A General Framework for Uncertainty Estimation in Deep Learning
This addresses the need for robust uncertainty estimation in deep learning, particularly for safety-critical applications like robotics, though it is incremental as it builds on Bayesian and Monte-Carlo methods.
The paper tackles the problem of unreliable neural network predictions under out-of-distribution or noisy inputs by proposing a novel framework for uncertainty estimation, which outperforms previous methods by up to 23% in accuracy in experiments on computer vision and control tasks.

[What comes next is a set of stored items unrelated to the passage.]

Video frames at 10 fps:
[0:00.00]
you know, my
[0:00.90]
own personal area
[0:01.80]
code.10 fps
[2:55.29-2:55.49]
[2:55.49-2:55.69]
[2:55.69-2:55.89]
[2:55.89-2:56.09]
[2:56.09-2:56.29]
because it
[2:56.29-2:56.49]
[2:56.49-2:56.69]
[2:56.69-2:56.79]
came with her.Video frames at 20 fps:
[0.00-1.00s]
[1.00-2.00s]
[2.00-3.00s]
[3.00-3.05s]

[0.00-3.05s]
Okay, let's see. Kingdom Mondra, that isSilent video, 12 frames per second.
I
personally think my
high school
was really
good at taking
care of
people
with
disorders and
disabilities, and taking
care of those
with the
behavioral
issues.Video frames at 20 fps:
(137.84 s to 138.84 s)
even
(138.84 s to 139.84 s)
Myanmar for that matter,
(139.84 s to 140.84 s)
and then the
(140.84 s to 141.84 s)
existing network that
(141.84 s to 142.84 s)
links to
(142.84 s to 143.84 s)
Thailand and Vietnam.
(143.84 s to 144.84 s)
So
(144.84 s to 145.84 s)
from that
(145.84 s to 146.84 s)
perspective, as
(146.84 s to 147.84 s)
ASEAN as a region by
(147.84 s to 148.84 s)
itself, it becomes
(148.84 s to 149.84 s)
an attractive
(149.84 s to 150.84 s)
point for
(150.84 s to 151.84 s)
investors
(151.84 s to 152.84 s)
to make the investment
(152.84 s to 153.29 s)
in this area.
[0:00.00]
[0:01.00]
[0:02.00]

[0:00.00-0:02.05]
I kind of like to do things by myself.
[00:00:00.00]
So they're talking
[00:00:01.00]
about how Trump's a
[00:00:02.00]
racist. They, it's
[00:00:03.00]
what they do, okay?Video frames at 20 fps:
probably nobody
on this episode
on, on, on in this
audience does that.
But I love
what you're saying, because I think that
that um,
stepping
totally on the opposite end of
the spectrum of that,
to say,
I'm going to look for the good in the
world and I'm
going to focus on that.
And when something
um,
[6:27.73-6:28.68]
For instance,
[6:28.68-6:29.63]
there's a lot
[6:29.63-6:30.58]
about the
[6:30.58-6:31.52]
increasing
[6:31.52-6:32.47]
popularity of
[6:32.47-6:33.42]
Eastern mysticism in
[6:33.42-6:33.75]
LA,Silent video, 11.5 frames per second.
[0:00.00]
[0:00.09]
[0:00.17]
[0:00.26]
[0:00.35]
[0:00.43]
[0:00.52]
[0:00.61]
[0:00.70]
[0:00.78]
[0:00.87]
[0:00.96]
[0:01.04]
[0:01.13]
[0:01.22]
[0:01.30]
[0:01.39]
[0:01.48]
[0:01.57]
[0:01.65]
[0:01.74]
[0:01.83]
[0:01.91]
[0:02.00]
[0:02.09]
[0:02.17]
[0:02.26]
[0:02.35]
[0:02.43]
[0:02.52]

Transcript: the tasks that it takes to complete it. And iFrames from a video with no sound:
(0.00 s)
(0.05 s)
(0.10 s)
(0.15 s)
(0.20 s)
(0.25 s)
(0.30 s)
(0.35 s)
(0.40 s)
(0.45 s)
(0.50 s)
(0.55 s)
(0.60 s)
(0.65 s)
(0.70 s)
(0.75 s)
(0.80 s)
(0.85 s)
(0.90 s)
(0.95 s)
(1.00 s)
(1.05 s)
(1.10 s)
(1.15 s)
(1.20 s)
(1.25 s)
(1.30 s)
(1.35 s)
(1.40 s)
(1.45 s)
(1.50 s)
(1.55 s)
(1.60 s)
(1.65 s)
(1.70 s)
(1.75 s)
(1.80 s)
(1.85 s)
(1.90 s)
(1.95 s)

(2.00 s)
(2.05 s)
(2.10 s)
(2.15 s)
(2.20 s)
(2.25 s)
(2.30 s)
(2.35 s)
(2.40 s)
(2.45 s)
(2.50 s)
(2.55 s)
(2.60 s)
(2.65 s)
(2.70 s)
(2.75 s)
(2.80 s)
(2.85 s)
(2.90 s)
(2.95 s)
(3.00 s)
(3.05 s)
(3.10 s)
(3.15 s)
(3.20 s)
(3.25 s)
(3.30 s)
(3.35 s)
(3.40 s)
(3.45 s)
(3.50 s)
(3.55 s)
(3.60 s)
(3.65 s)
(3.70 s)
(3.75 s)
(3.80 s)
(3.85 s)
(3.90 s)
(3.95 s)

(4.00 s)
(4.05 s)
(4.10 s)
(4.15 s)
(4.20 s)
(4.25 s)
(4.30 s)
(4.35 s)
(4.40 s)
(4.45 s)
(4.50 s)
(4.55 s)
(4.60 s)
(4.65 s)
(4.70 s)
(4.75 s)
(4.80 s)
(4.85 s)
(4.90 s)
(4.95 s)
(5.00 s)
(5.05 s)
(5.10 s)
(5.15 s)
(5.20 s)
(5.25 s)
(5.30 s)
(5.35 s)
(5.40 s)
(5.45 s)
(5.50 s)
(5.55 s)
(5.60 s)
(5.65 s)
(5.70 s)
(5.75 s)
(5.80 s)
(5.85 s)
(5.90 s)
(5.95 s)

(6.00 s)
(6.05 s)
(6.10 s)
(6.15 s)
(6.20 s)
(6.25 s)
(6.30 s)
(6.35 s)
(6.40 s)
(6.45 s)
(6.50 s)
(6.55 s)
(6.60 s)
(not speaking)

Neural networks predictions are unreliable when the input sample is out of the training distribution or corrupted by noise. Being able to detect such failures automatically is fundamental to integrate deep learning algorithms into robotics. Current approaches for uncertainty estimation of neural networks require changes to the network and optimization process, typically ignore prior knowledge about the data, and tend to make over-simplifying assumptions which underestimate uncertainty. To address these limitations, we propose a novel framework for uncertainty estimation. Based on Bayesian belief networks and Monte-Carlo sampling, our framework not only fully models the different sources of prediction uncertainty, but also incorporates prior data information, e.g. sensor noise. We show theoretically that this gives us the ability to capture uncertainty better than existing methods. In addition, our framework has several desirable properties: (i) it is agnostic to the network architecture and task; (ii) it does not require changes in the optimization process; (iii) it can be applied to already trained architectures. We thoroughly validate the proposed framework through extensive experiments on both computer vision and control tasks, where we outperform previous methods by up to 23% in accuracy.